Congress put the Cyber Security and American Cyber Competitiveness Act of 2011 in place to help secure the United States against cyber attacks (Internet attacks), to encourage the creation of American jobs and competition, and in the attempt to provide protectin to American citizens yet the nature of the Internet makes it almost impossible to enforce.
In the year 2009, Congress determined that cyber security must be a top issue for all governments at all levels as Americans’ privacy, civil liberties, national security and growth would be hindered if not protected from malicious people who use the gaps in Internet security and the nature of the Internet for their criminal acts. Members of Congress determined that cyber security issues are of top priority.
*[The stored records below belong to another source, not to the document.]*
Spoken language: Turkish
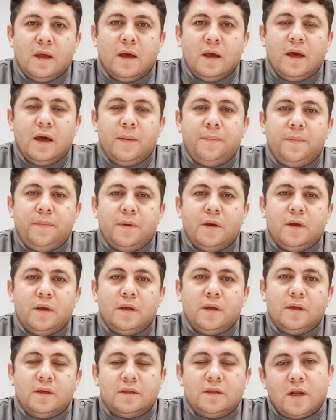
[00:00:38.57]
hep
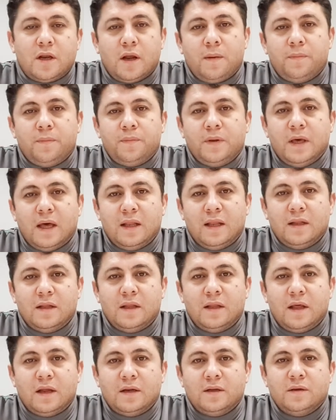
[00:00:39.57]
e, Trump
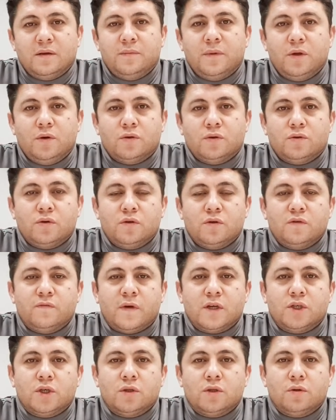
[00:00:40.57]
yanlıları biliyorsunuz
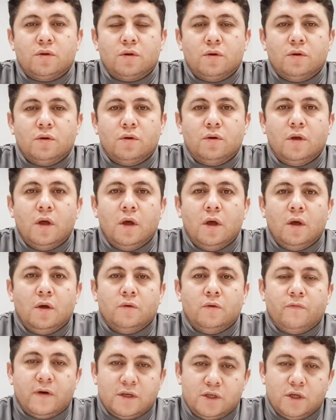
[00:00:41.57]
Washington'u
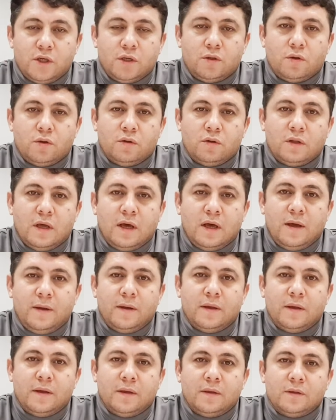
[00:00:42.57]
Washington'da
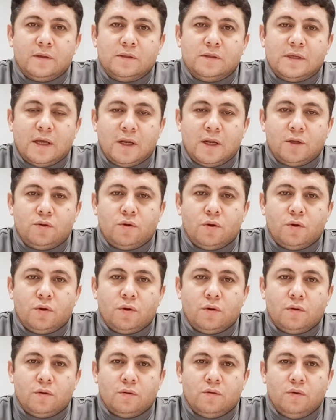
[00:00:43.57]
e,
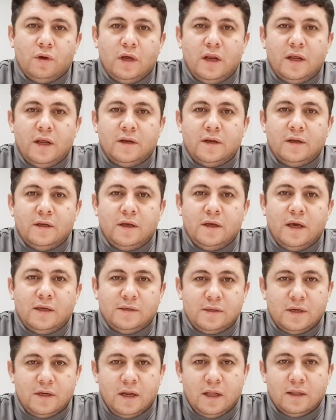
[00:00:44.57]
senato üyelerini
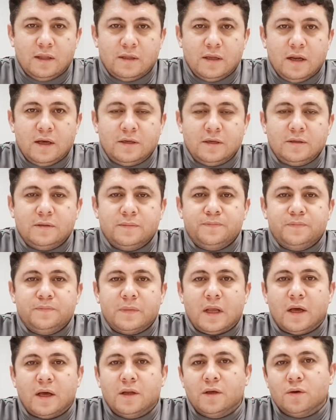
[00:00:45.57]
esir aldılar.
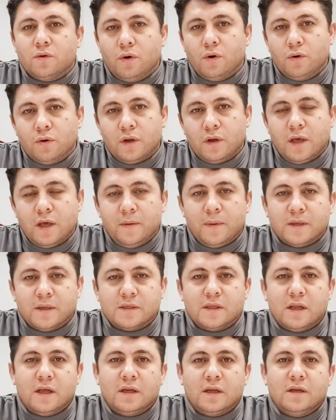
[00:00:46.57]
Hani kongreyi
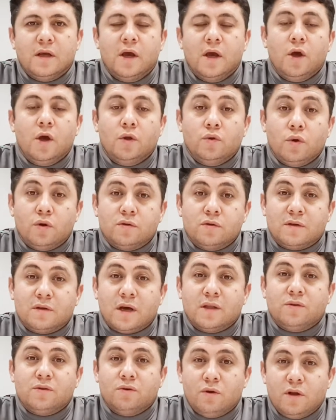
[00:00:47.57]
bastılar. 4
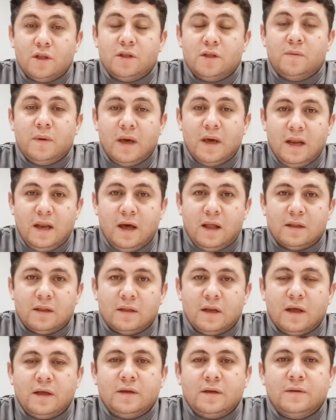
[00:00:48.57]
saat yönetimi ele
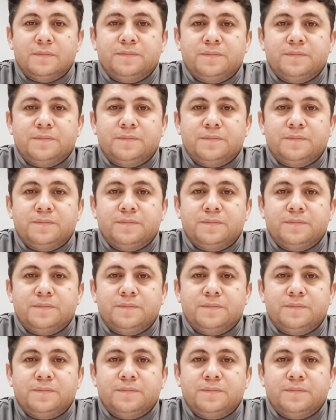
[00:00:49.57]
aldılar.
This led to the passing The Cyber Security and American Cyber Competitive of 2011. This Act’s goals and purposes are to make cyber space more secure and a safer place as the Internet is a major backbone for ways of conducting business and communicating. To encourage growth of the economy, protect people’s privacy, insure civil liberties, provide national security, and to not hinder democratic institutions are some other purposes of this bill.
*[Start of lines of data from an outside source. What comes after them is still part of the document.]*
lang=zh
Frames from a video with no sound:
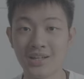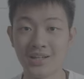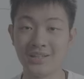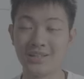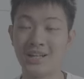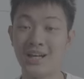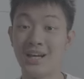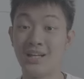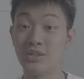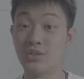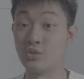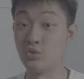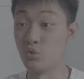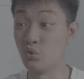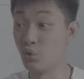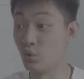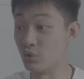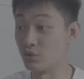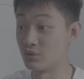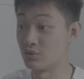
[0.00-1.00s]
那你如
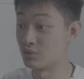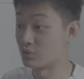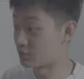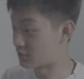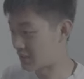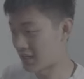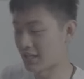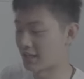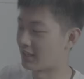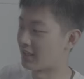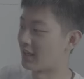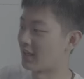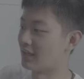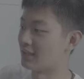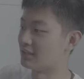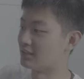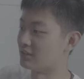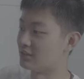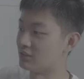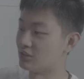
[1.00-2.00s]
果看
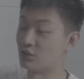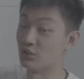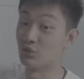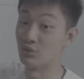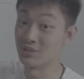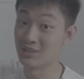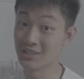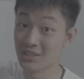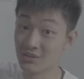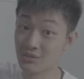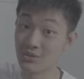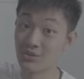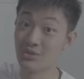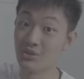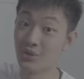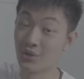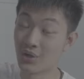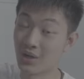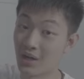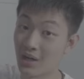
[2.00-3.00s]
看有兴趣的
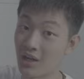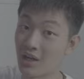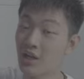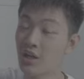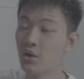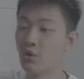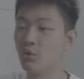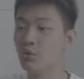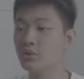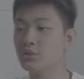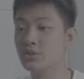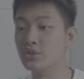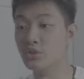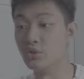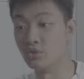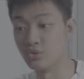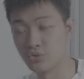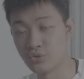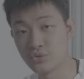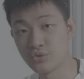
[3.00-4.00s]
话，或是
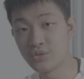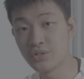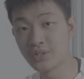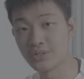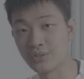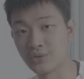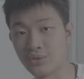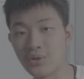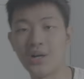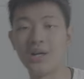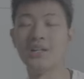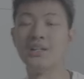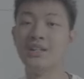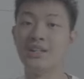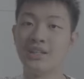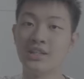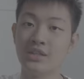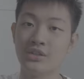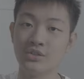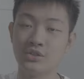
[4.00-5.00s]
有需要的话，你
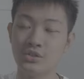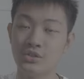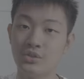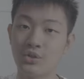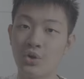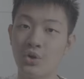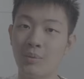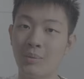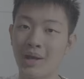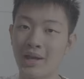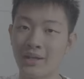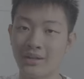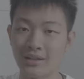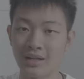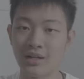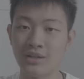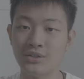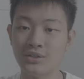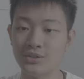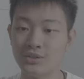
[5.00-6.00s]
可以去购买。
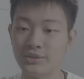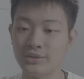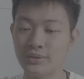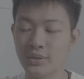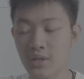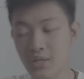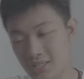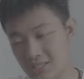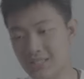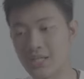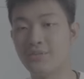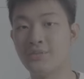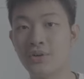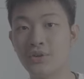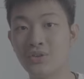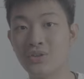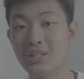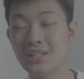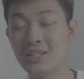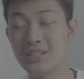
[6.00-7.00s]
然后下
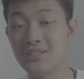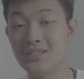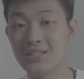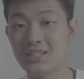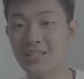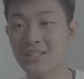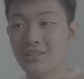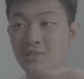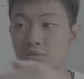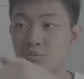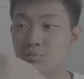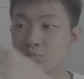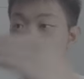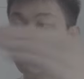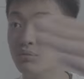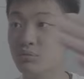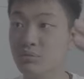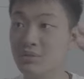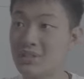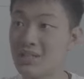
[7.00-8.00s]
方的链接
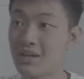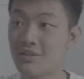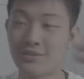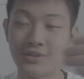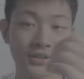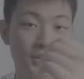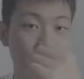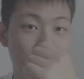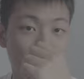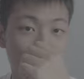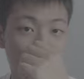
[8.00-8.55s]
不下方。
Yet because of the very nature of the Internet with electronic data being so easily shared and the protection of private information not being enforced (if even possible to enforce), it is very difficult for this bill to be implemented. Even the government has required more information than before (such as the many debatable questions required for the last Census). Then all this information is converted to digital data and stored. However, as in the past even before pertinent information was required and stored digitally and electronically, there were major issues with the sharing and misuse of Census information in other countries.
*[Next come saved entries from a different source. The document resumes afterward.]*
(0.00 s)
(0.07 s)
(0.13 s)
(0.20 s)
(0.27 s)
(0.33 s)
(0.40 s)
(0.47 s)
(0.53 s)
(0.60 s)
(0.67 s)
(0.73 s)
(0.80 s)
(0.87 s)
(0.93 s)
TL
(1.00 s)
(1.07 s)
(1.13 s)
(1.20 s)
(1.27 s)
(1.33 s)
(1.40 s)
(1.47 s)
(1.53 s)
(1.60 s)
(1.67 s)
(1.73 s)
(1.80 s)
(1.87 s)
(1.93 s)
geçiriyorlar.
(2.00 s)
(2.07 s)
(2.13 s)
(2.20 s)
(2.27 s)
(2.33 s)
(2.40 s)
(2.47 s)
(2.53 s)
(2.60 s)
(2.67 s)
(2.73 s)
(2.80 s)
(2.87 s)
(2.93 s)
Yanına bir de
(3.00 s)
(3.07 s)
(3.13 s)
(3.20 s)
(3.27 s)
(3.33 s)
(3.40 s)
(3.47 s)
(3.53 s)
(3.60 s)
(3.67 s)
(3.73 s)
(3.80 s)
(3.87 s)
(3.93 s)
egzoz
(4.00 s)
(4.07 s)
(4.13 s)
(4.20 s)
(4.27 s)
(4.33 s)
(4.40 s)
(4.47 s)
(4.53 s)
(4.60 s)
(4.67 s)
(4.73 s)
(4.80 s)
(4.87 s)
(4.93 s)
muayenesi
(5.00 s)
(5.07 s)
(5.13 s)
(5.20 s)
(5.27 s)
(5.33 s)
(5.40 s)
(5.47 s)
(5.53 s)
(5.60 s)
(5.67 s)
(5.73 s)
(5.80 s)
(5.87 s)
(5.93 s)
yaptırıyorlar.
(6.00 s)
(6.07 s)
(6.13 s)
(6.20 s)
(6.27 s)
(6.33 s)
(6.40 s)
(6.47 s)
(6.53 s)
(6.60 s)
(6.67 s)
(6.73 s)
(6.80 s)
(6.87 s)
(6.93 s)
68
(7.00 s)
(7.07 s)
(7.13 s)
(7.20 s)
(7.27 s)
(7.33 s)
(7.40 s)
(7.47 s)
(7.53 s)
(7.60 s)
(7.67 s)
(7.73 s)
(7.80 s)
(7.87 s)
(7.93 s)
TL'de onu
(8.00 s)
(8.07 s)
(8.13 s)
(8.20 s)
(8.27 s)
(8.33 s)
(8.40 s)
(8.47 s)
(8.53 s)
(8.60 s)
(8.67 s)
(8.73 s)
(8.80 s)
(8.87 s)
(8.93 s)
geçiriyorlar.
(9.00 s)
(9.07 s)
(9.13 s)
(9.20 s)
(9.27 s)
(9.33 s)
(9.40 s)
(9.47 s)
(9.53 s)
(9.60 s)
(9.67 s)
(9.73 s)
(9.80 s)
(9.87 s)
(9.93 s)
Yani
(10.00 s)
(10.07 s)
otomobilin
That is just one example of how it is so difficult to enforce the Cyber Security and American Cyber Competitive Act of 2011. Another very tough barrier is the First Amendment which states that it is unconstitional for Congress to interfere with American citizen’s freedom of religion, speech, assembly, or petition. As the Internet is considered the mass form of communication, it has been, in many court cases, deemed to have the same protections as print publications, newspapers, books, magazines, and more.
We are placed between a rock and a hard place regarding this topic.